Compare this chart to Table 1. It is essentially the same structure, but it follows the regulations word for word. Capital is deployed through a single commercial enterprise, and all jobs are created directly within that commercial enterprise or through the portfolio of wholly owned businesses that received the EB-5 capital from the wholly owned parent, the new commercial enterprise. Again, the NCE is formed for the purpose of accepting equity investments from potential EB-5 investors, only this time rather than lending to the JCE, the NCE will lend to a wholly owned subsidiary. From there the wholly owned subsidiary will perform the function of a private equity fund, by lending to multiple JCEs. The role of the wholly owned subsidiary is not absolutely crucial, as it could instead be the role of the NCE to ensure proper job creation pro rata to each investor. However, the wholly owned subsidiary, by performing accounting, marketing, training, pay roll, and additional functions, may qualify as the “place of principally doing business” for each wholly owned JCE—meaning that job creation for each and every single JCE will be counted at the wholly owned subsidiary level. This is potentially very important, as the prospect of one JCE falling short of the pro rata requirement by creating nine jobs rather than 10, resulting in the denial of the investor’s petition, may be avoided. The investor will not rely on one specific JCE, rather all created jobs across the JCEs will be divided amongst the investors.

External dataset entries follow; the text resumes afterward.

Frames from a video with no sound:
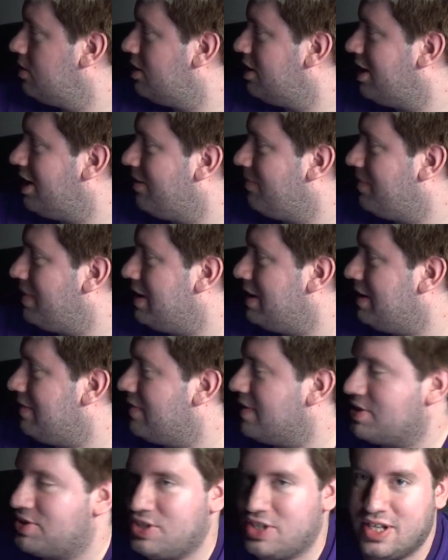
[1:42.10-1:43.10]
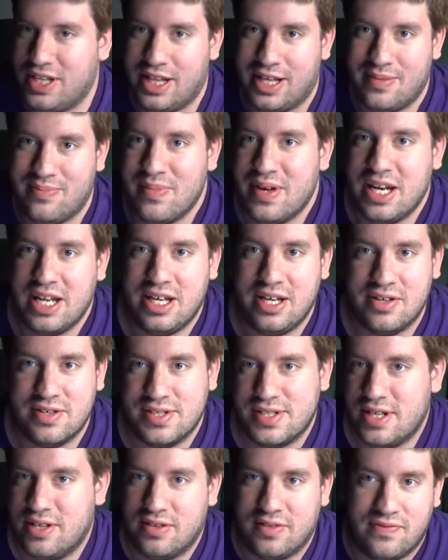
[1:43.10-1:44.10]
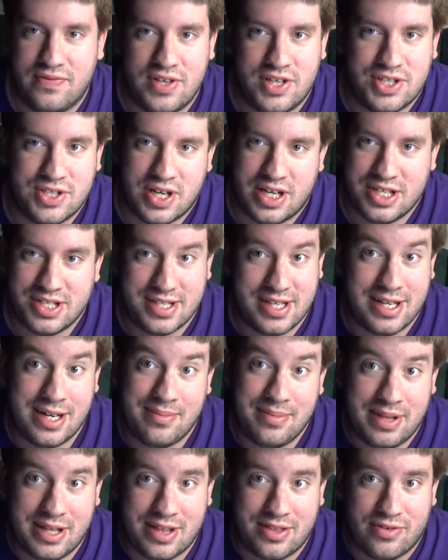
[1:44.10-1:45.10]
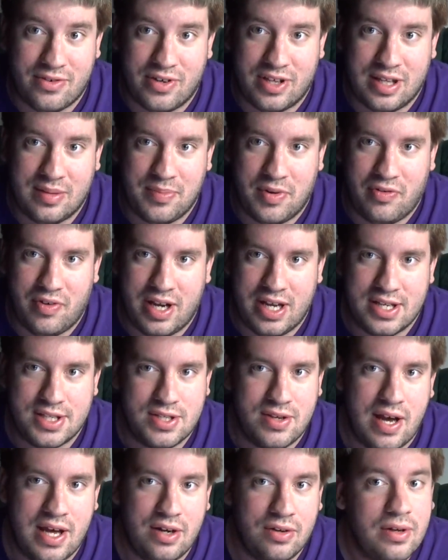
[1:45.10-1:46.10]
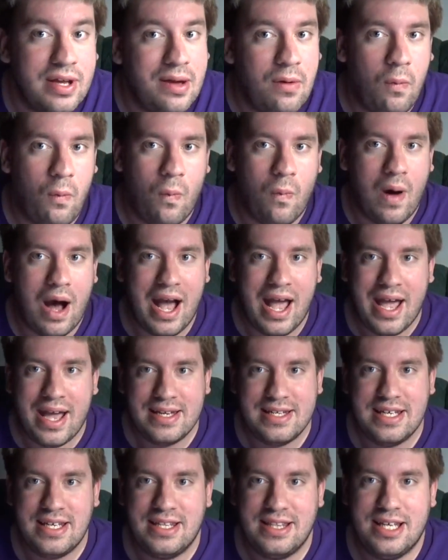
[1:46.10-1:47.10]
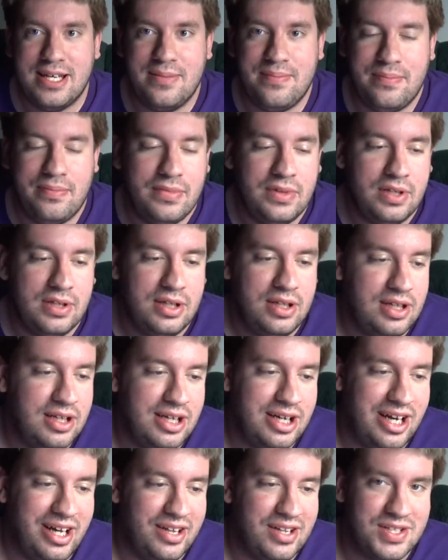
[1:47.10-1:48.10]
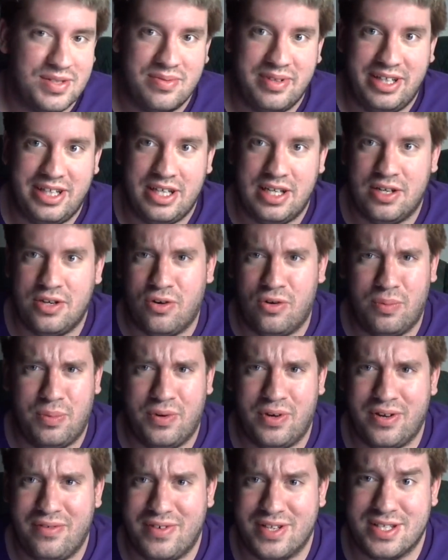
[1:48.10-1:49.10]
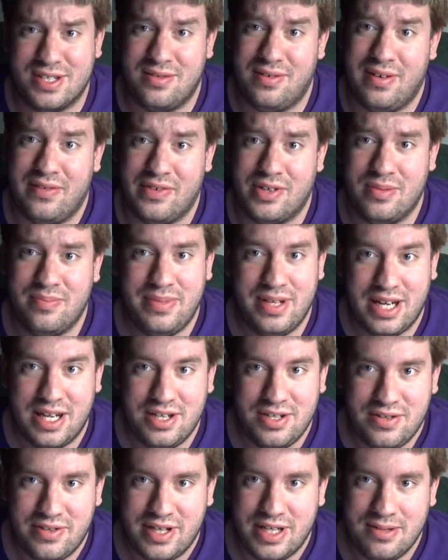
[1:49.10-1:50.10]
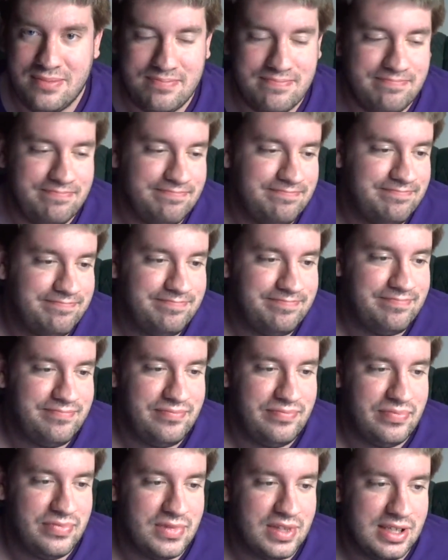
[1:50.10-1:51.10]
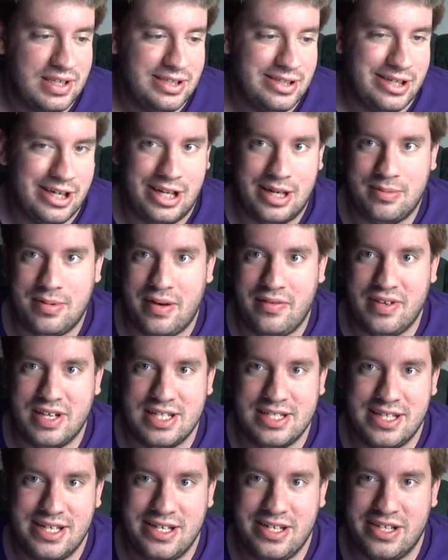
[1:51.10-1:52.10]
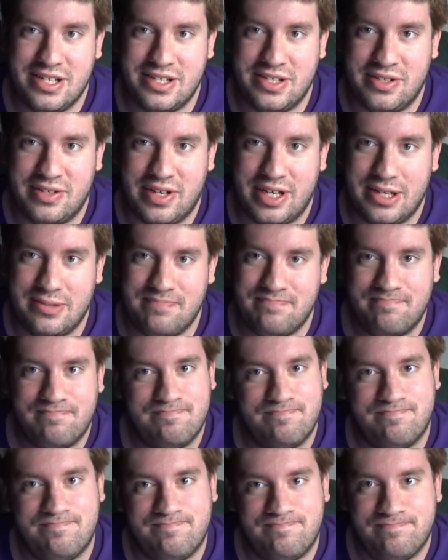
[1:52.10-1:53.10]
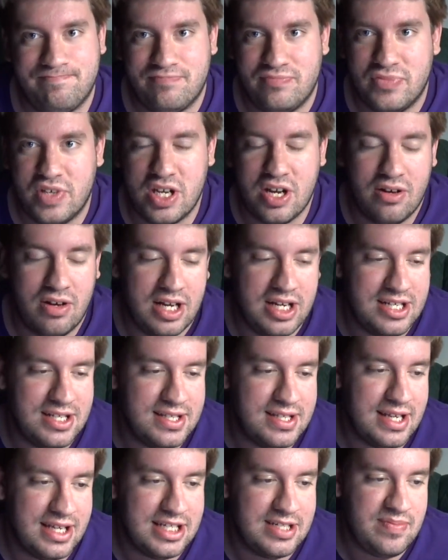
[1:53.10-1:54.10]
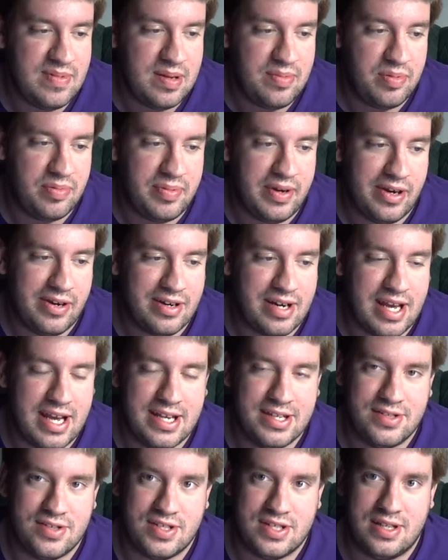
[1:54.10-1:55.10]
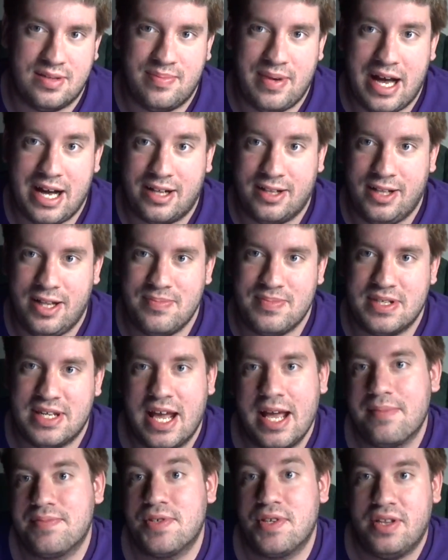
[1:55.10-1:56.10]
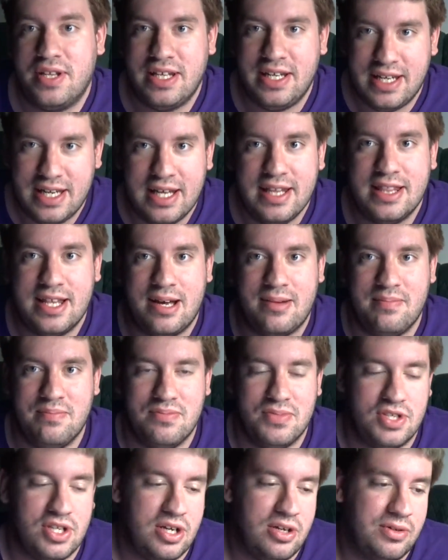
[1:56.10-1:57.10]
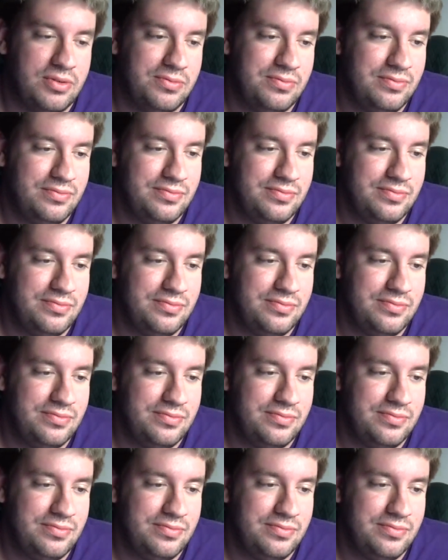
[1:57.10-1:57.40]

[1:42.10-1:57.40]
And eventually, like many years down the future, I just end up like throwing them away. So I don't get why I take them. There's really no point whatsoever, but I do it. And I'll probably continue to do it. You know, I just like to be prepared in case there's an apocalypse and I absolutely need them, so...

The direct investment model may not suit the needs of every interested party, but for some it may be the more efficient and cost-effective approach. The direct investment model often times requires less documentation in that economist reports are not required, and direct projects that create sufficient jobs need not form relationships with existing regional centers for sponsorship. Additionally, direct investment I-526 petitions are currently adjudicated far more rapidly, regardless of how many times USCIS denies this.
This analysis is in no way meant to drive developers or investors away from the regional center model, but rather, it is only intended to shed light on some common misconceptions. The presented direct models can be treated the same as the regional center model for all intents and purposes.